Capital’s Share of Income Is Way Higher than You Think
By Steve Roth (originally published at Evonomics)
The shares of income going to “capital” and “labor” are vexed issues. How much is received for doing work, and how much is unearned “property income”— interest, dividends, etc.? For a long time, economists thought these relative shares stayed roughly unchanged over time. But since the 70s, and especially sincely the latter. And the ownership share of income goes to a small slice of households that own almost all the stuff.
The labor and capital-share measures you commonly see start by measuring total labor compensation — wages, salaries, and benefits. That’s labor’s share, in dollars. Subtract labor share from GDP, and you get the share of GDP going to owners (to “capital”). Owners’ share isn’t measured, it’s just a residual: GDP minus labor compensation.
There are some gray areas. What counts as “labor compensation”? But in the big accounting scheme of things, they’re pretty small. Little of Jeff Bezos’ and Bill Gates’s wealth, for instance, came from wages, salaries, and benefits — what the IRS classifies as “earned” income. It came from owning stock. But you can still say it’s ultimately a result of their labor — their work, smarts, and effort. Even if you grant that, though, we’re talking very small numbers: their total wealth, combined, accumulated over two to four decades, is hardly a rounding error — a bit over one percent — on one year’s total household income.

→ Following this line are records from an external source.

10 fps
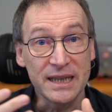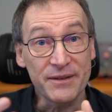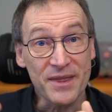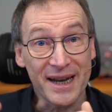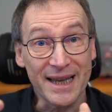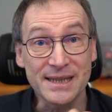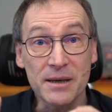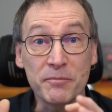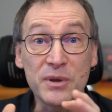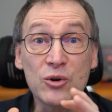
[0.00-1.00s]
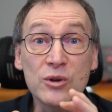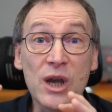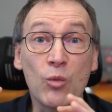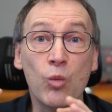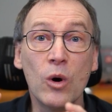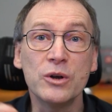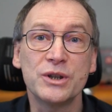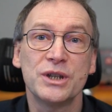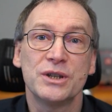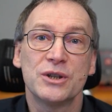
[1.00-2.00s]
Nevertheless, because I
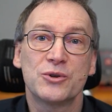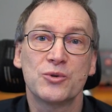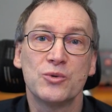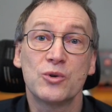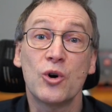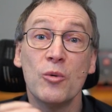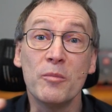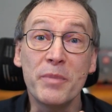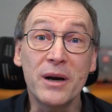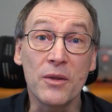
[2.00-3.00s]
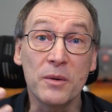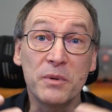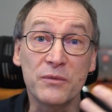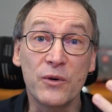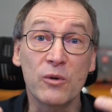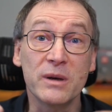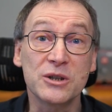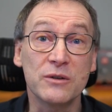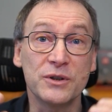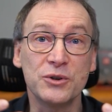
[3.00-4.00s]
wanted to compare the
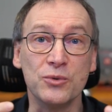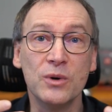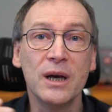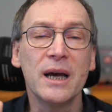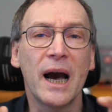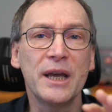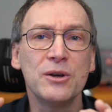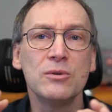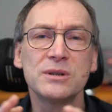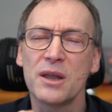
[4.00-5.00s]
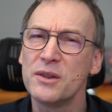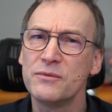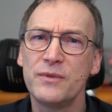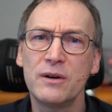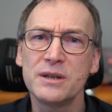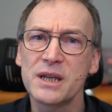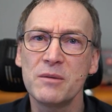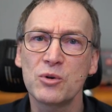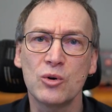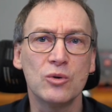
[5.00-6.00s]
performance of the two, I used the very
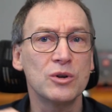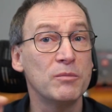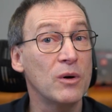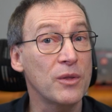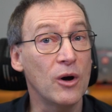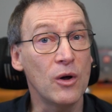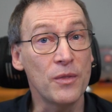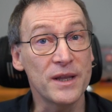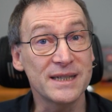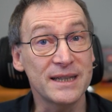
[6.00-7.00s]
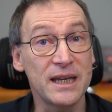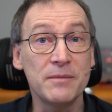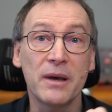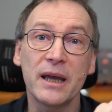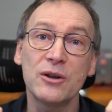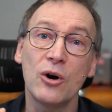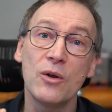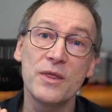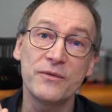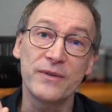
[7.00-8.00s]
same code both on the slim and
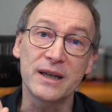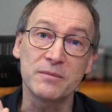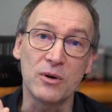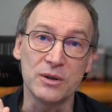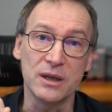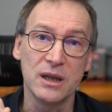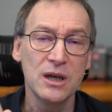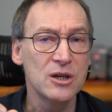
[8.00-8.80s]
on the fat model.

Bottom line: National accountants do impressive yeoman’s work here; “labor compensation” is a pretty solid empirical measure of what workers receive for working. And the remaining income is a good measure of what people receive for owning stuff.
Here’s a typical measure of capital share, as a percent of GDP — here just 1 – labor share percentage. (Note that this not an official U.S. measure, from the BEA or BLS; it’s from University of Groningen researchers.)

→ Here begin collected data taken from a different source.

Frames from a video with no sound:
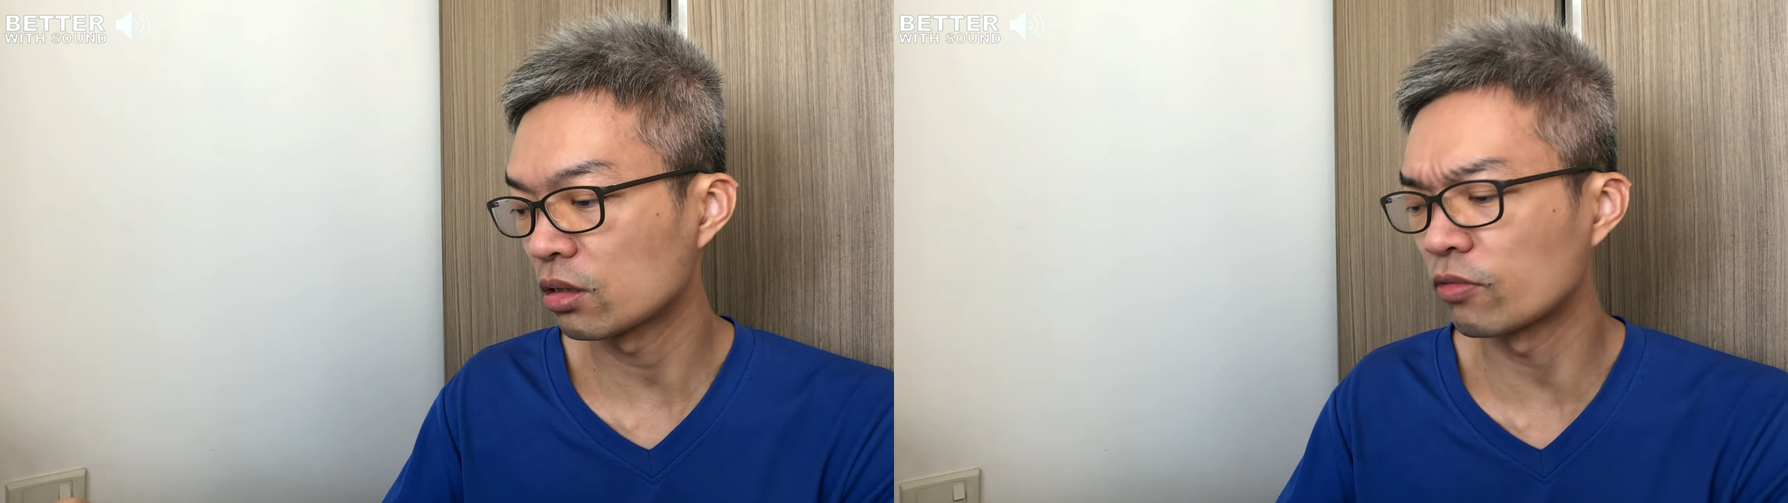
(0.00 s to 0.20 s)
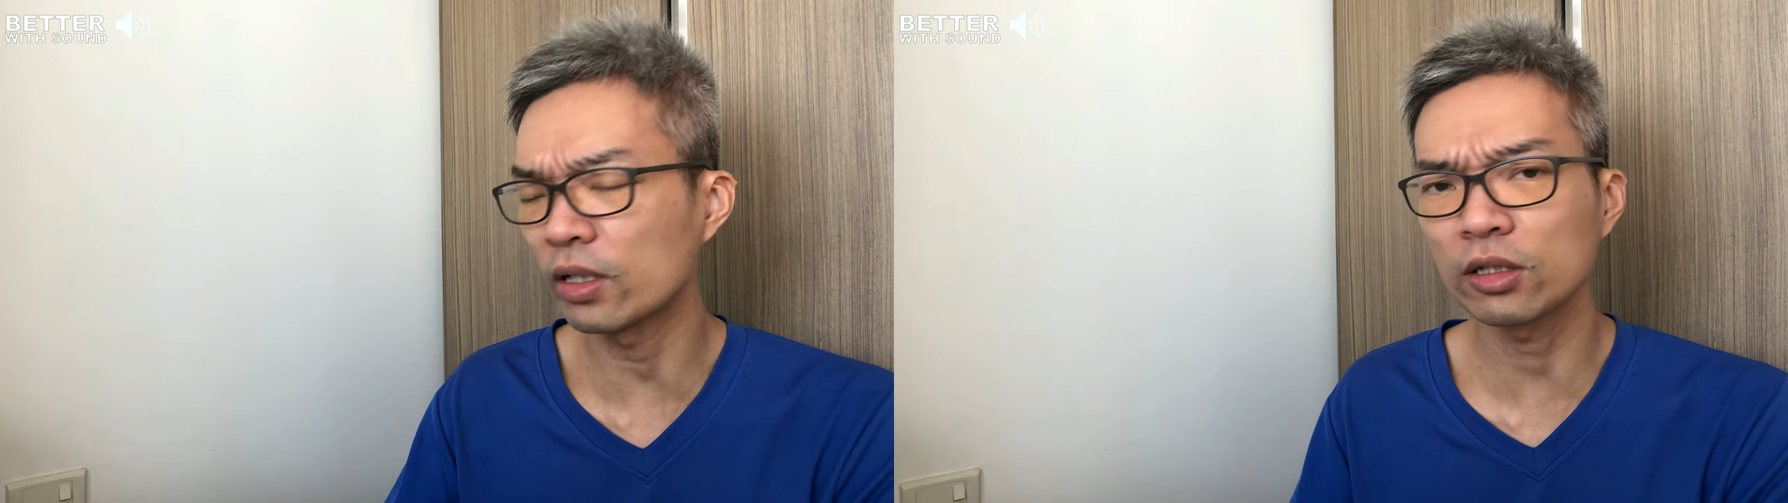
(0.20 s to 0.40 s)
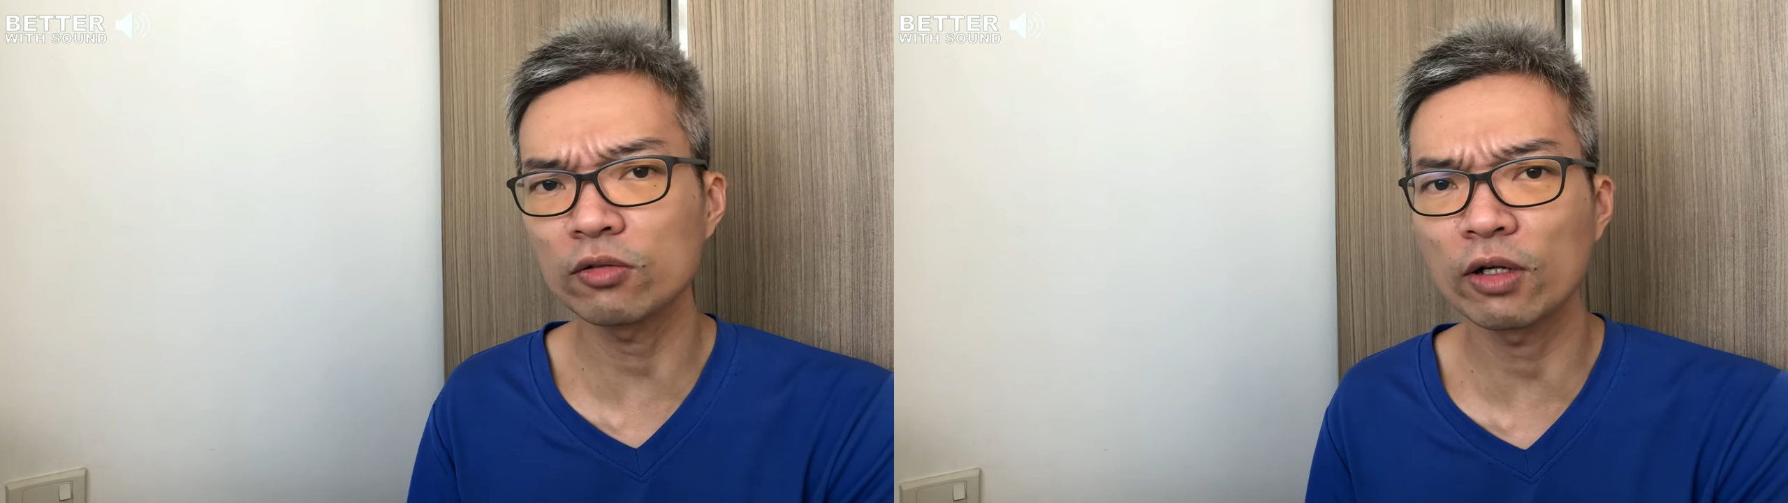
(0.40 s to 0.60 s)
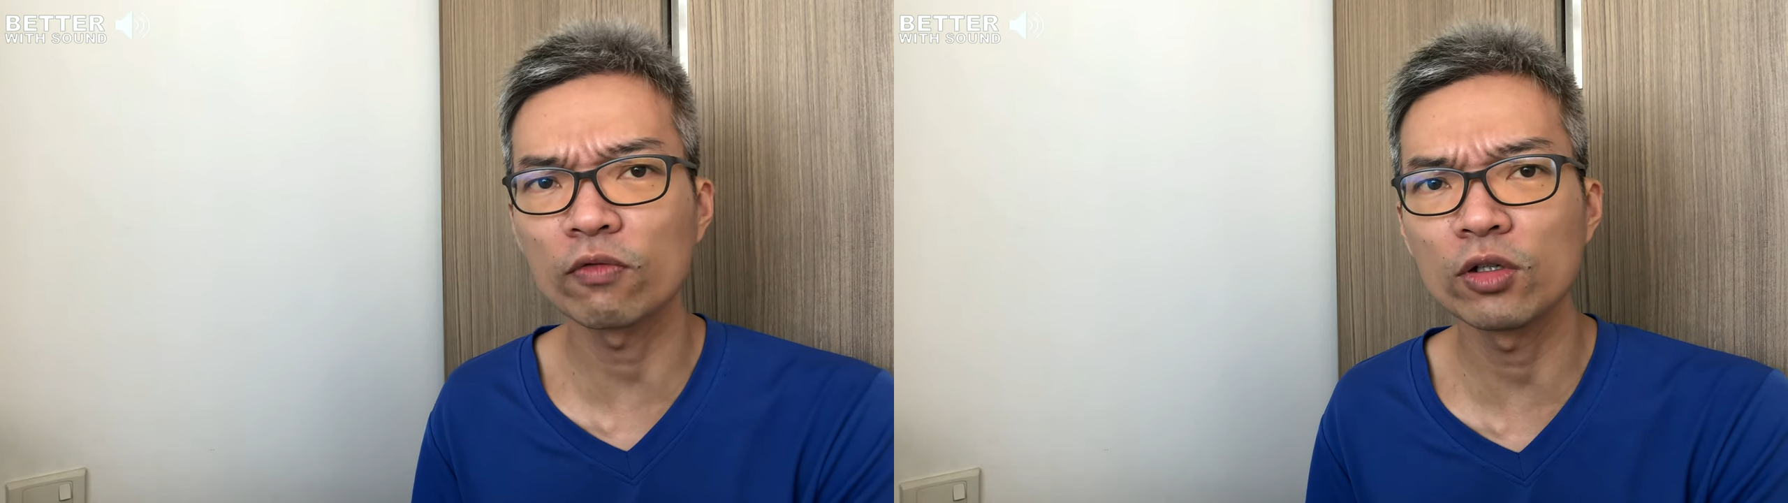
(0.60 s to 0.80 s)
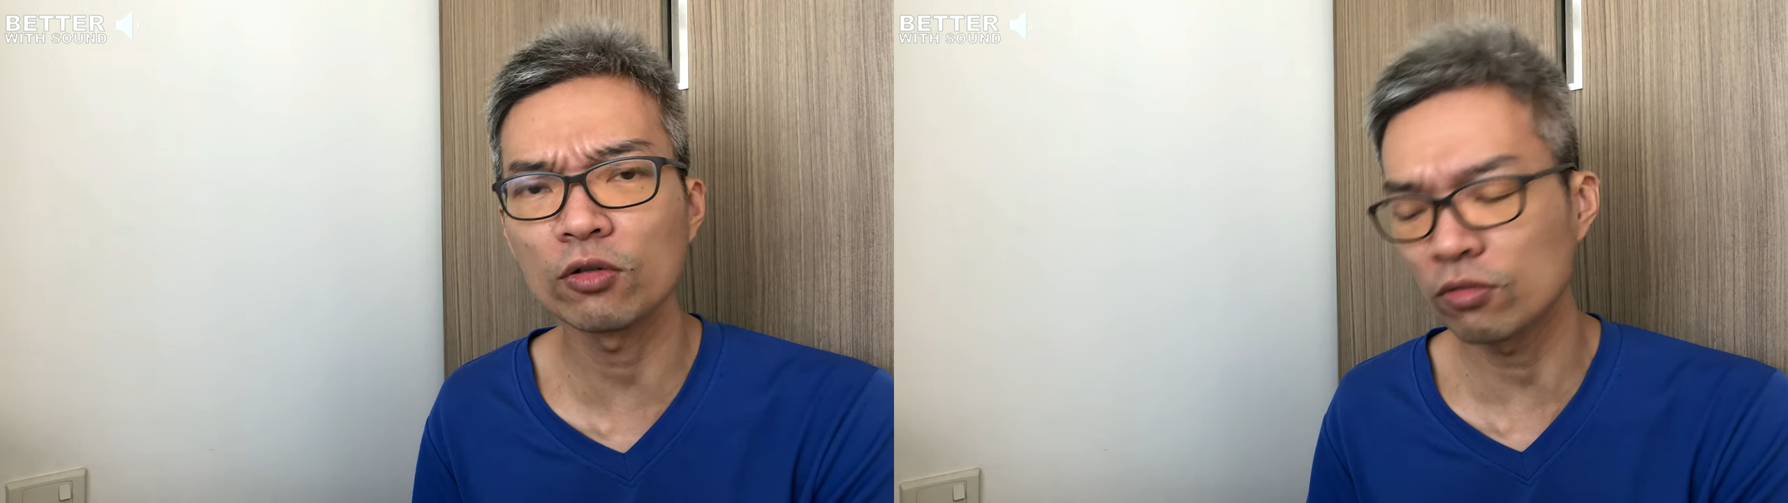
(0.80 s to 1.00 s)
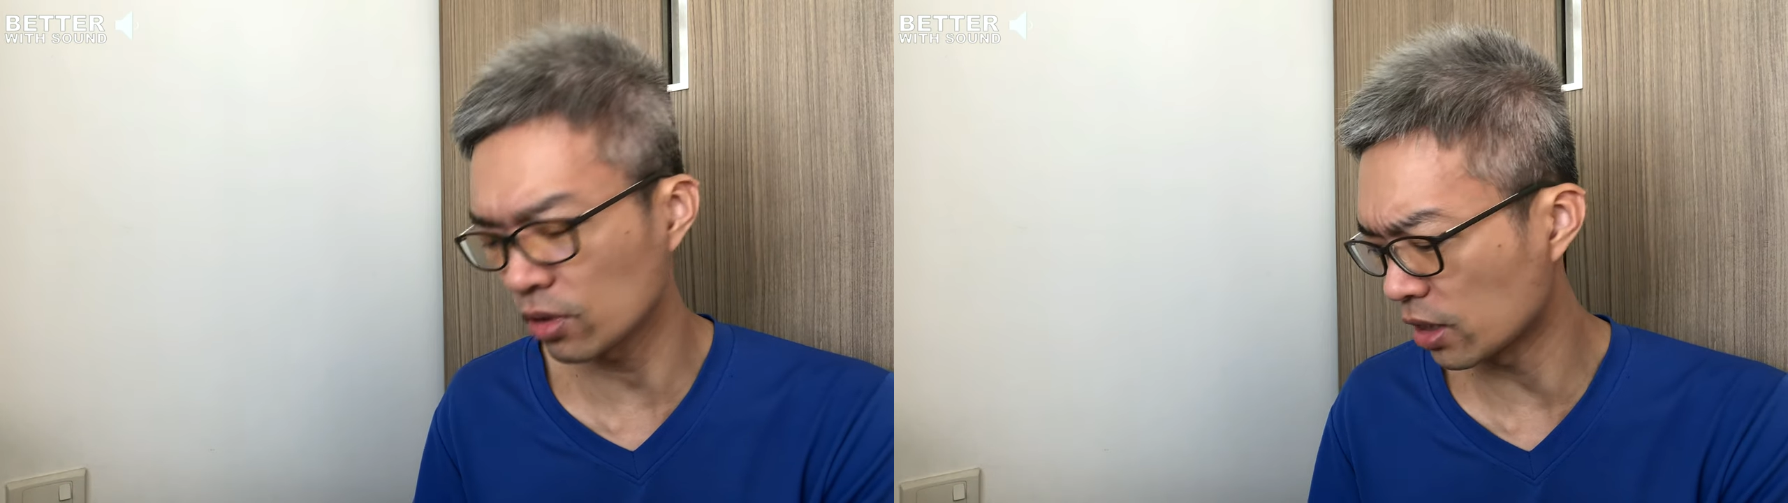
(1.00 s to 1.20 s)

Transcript: the rental revenue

Owners’ share has increased from roughly 36% in the fifties to 40% today, an 11% increase — significant, but not eye-popping. (If you’re interested, the New York Times just published an imperfect but very interesting look at these shares, company-by-company.)
But what’s weird about this picture right off: GDP ($19.4T in 2017) does not equal household income ($14.6T). So you’re not seeing labor income (which all goes to households) as a share of household income.
The accounting gymnastics to jump that $5T sector gap require rather heroic economic assumptions — about factor contributions to production, variously imputed “rental” payments for capital, “factorless” income, etc. It’s hard to peer through all that theory and manipulation to know what we’re actually seeing. Revealingly, you won’t find an official U.S. release of this labor-share-of-production measure in dollars or even percent on the Fred data portal — just an index showing its change over time. If you care to go down this theoretical black rabbit hole, some papers here, here, here, and here.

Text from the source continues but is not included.